**Task description:** In the records that follow, skip the pictures and print everything else exactly.

**Data provided:**
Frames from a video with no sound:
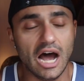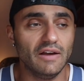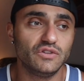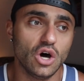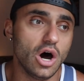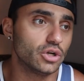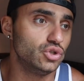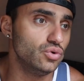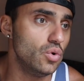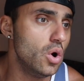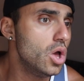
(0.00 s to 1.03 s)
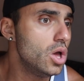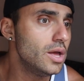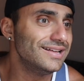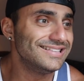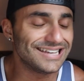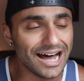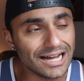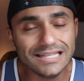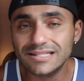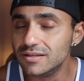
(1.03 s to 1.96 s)
I have talked to
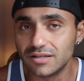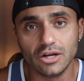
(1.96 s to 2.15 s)
tons and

**Answer box:**
Frames from a video with no sound:
(0.00 s to 1.03 s)
(1.03 s to 1.96 s)
I have talked to
(1.96 s to 2.15 s)
tons and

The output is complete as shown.